_What this task involves_
Please output every entry below exactly as written, leaving out any pictures.

*** Opening Supplied material ***

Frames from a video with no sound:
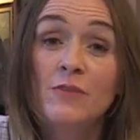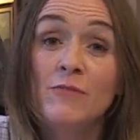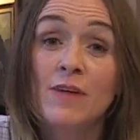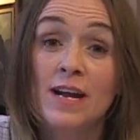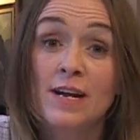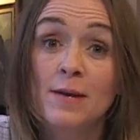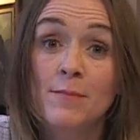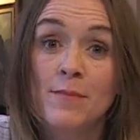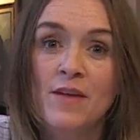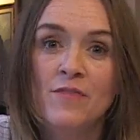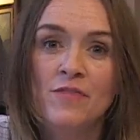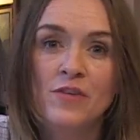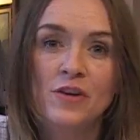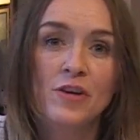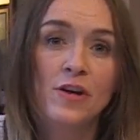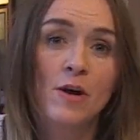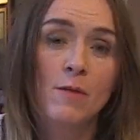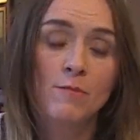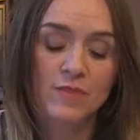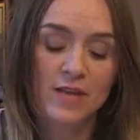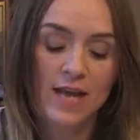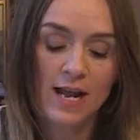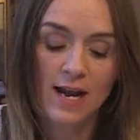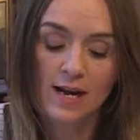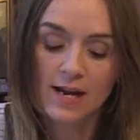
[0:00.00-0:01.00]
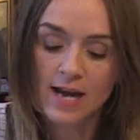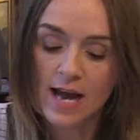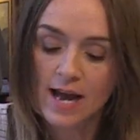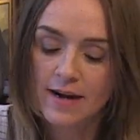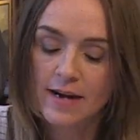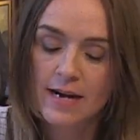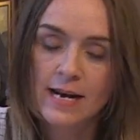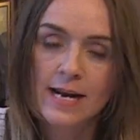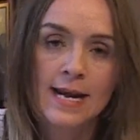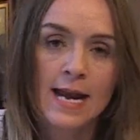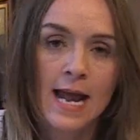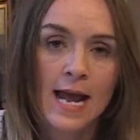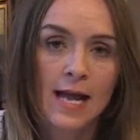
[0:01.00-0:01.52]
recommend that you come to El
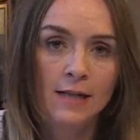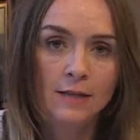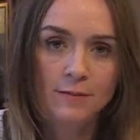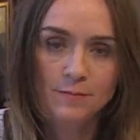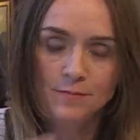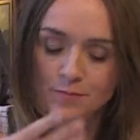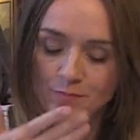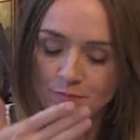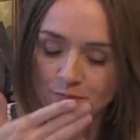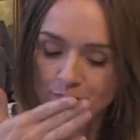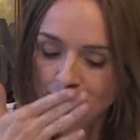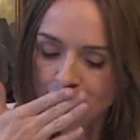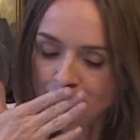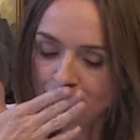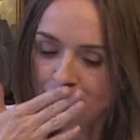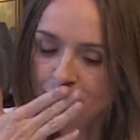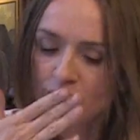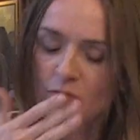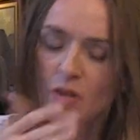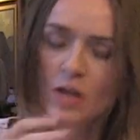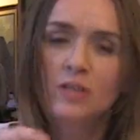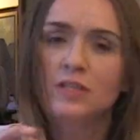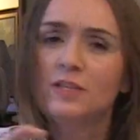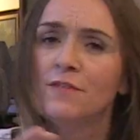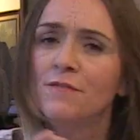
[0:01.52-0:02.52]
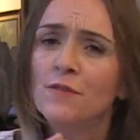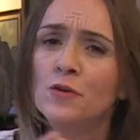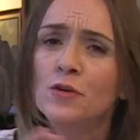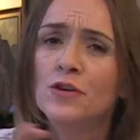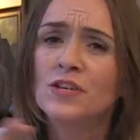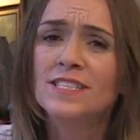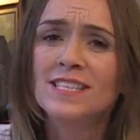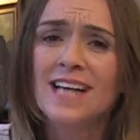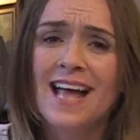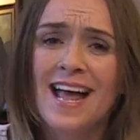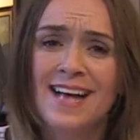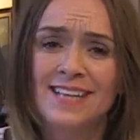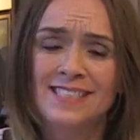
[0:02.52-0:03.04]
Cardinal, where the food
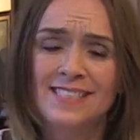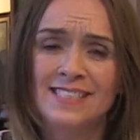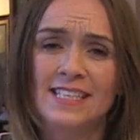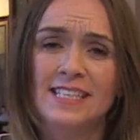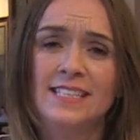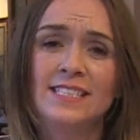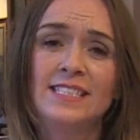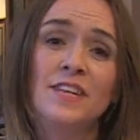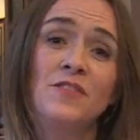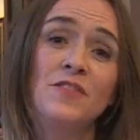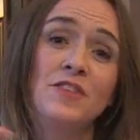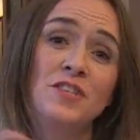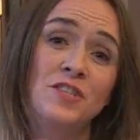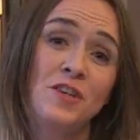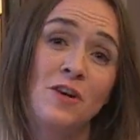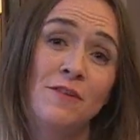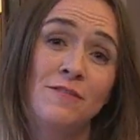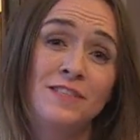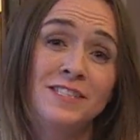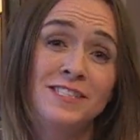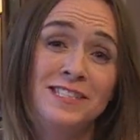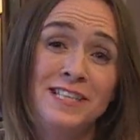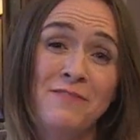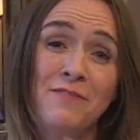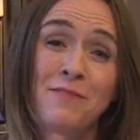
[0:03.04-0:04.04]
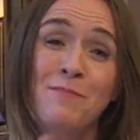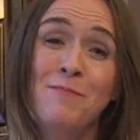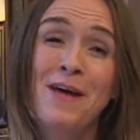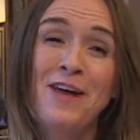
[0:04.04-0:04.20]
is excellent and the service is even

*** Closing Supplied material ***

_Answer to the problem_
Frames from a video with no sound:
[0:00.00-0:01.00]
[0:01.00-0:01.52]
recommend that you come to El
[0:01.52-0:02.52]
[0:02.52-0:03.04]
Cardinal, where the food
[0:03.04-0:04.04]
[0:04.04-0:04.20]
is excellent and the service is even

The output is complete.